Collected data

[Start of Attachment]

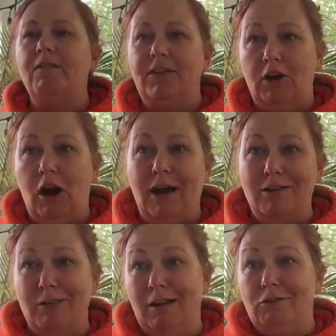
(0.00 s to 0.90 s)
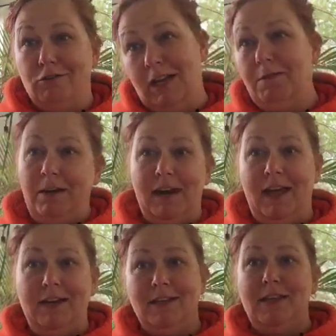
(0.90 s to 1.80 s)
figure out how to do that crochet one and
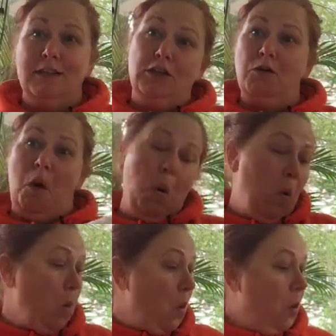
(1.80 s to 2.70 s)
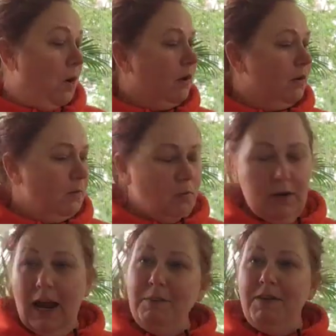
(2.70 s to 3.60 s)
add it to this too. Woohoo!
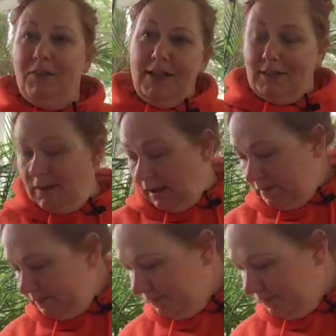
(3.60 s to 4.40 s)
Wouldn't I be fancy then?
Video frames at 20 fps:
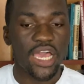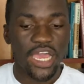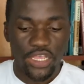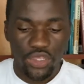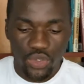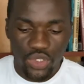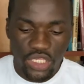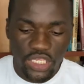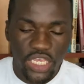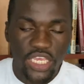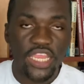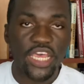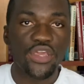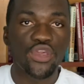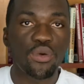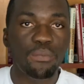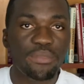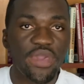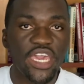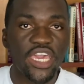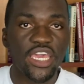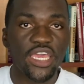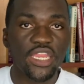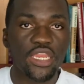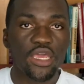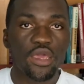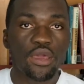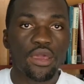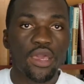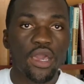and you see that you're making
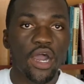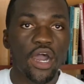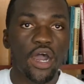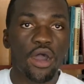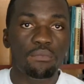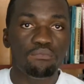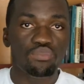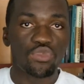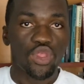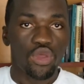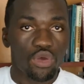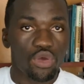um,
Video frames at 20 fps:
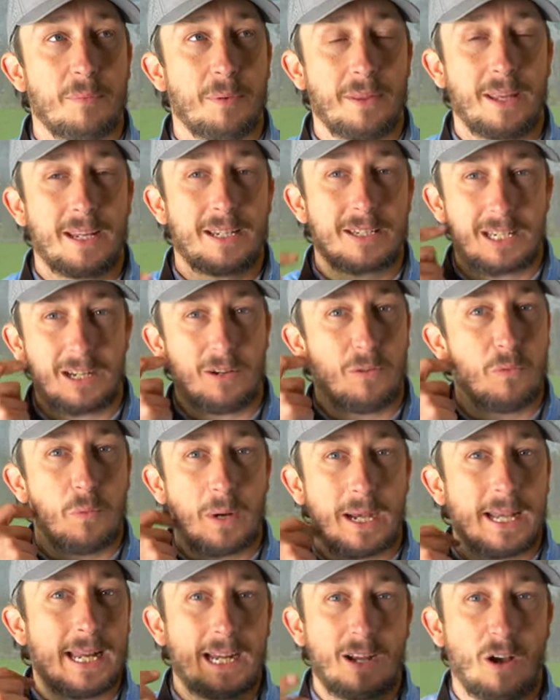but they're still
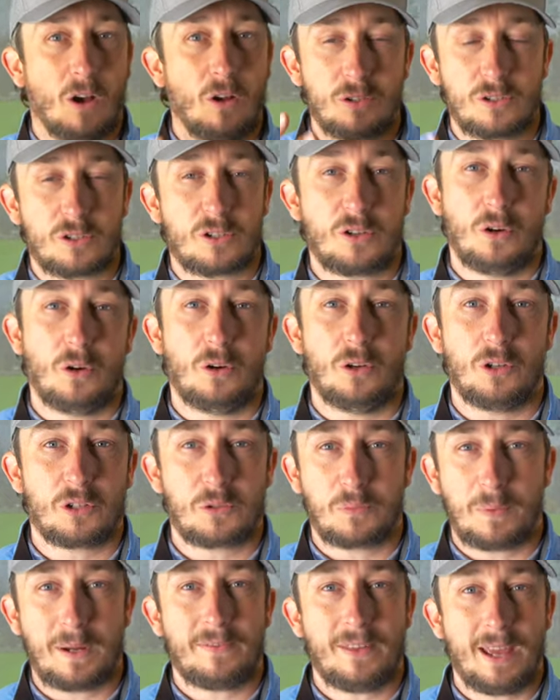winning on
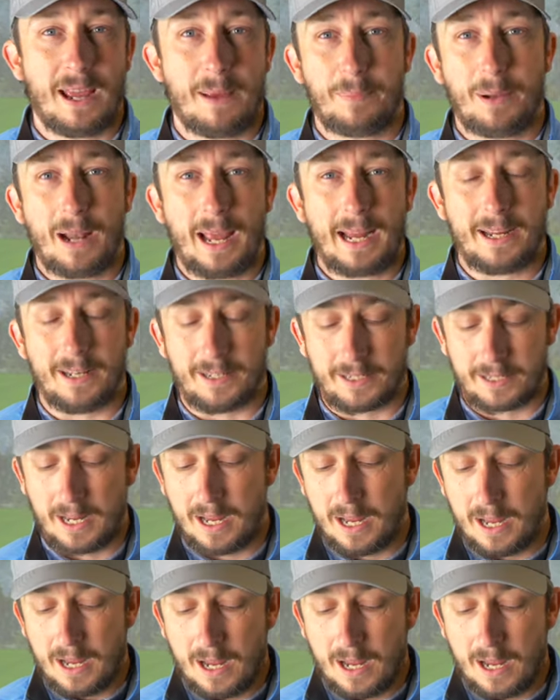tours with their players.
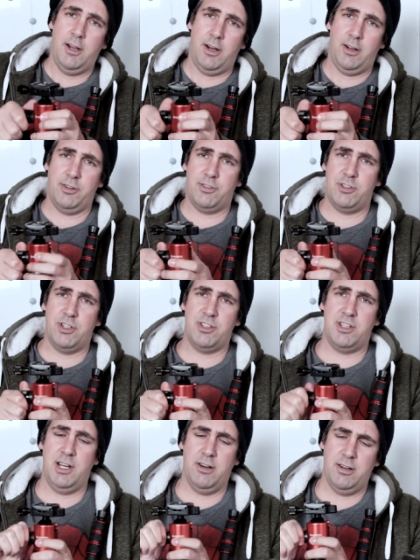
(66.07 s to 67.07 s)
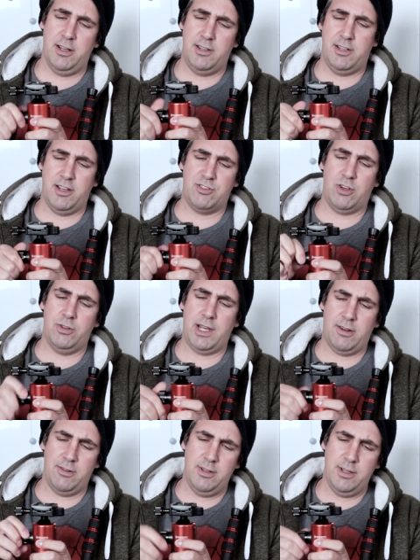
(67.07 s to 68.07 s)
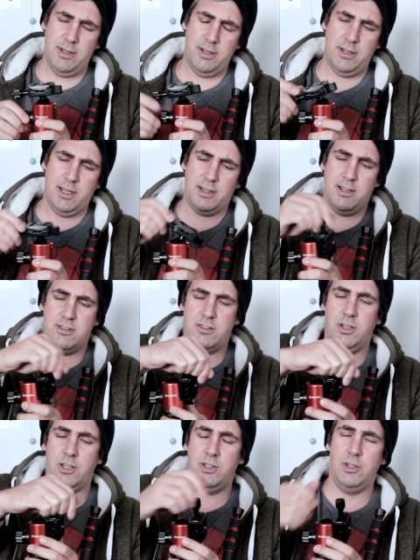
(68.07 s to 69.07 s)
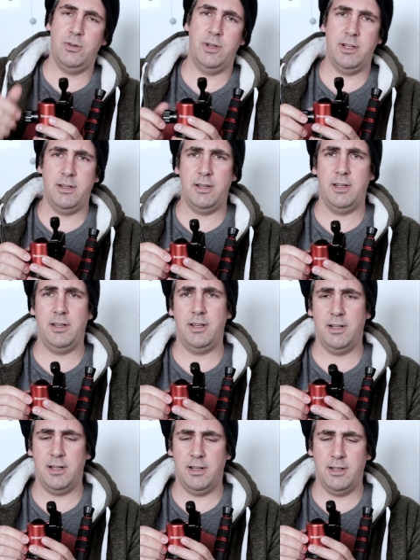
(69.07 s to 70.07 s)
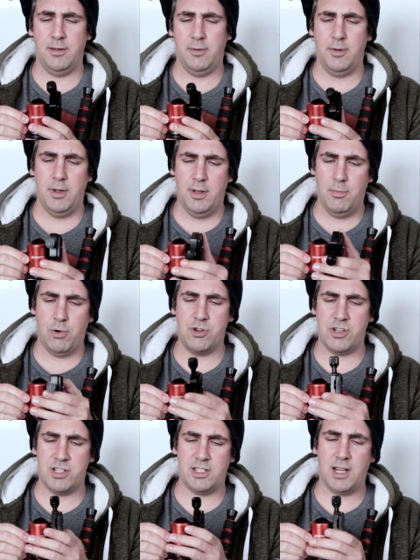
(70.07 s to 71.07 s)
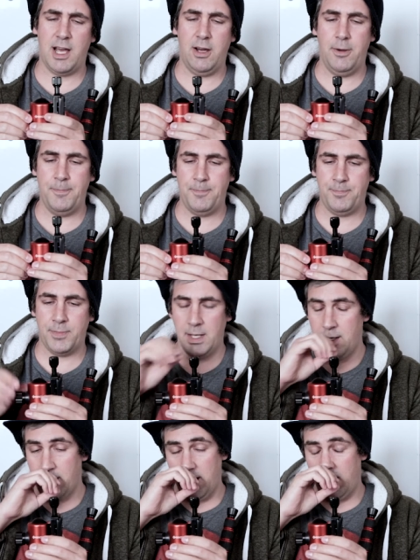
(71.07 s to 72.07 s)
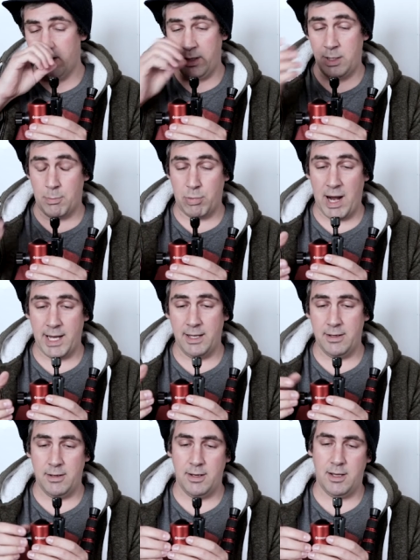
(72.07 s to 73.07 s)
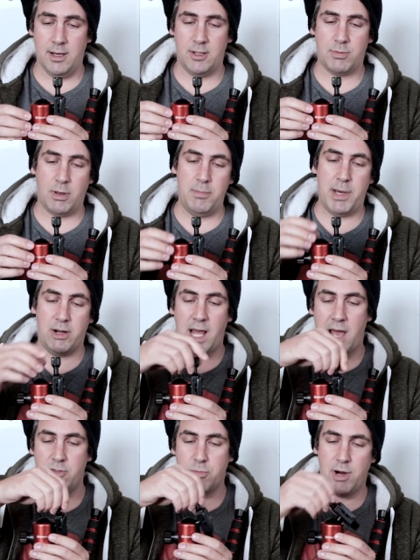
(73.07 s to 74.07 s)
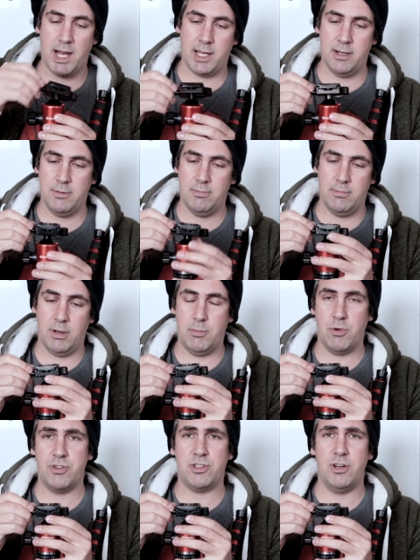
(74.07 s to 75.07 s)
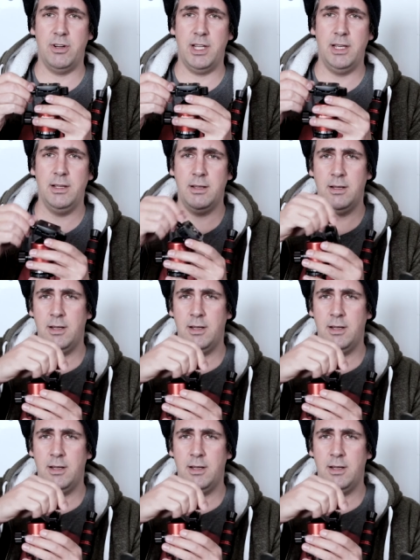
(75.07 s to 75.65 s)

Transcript: here, let's adjust it here. It does go down like this, so you can do it in, in a portrait style. You don't need a bracket. Uh, it's probably better to have a bracket, probably more sturdy,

[End of Attachment]

Every line above is to be repeated exactly, but no picture is to appear in the copy.

## SOLUTION
(0.00 s to 0.90 s)
(0.90 s to 1.80 s)
figure out how to do that crochet one and
(1.80 s to 2.70 s)
(2.70 s to 3.60 s)
add it to this too. Woohoo!
(3.60 s to 4.40 s)
Wouldn't I be fancy then?
Video frames at 20 fps:
and you see that you're making
um,
Video frames at 20 fps:
but they're still
winning on
tours with their players.
(66.07 s to 67.07 s)
(67.07 s to 68.07 s)
(68.07 s to 69.07 s)
(69.07 s to 70.07 s)
(70.07 s to 71.07 s)
(71.07 s to 72.07 s)
(72.07 s to 73.07 s)
(73.07 s to 74.07 s)
(74.07 s to 75.07 s)
(75.07 s to 75.65 s)

Transcript: here, let's adjust it here. It does go down like this, so you can do it in, in a portrait style. You don't need a bracket. Uh, it's probably better to have a bracket, probably more sturdy,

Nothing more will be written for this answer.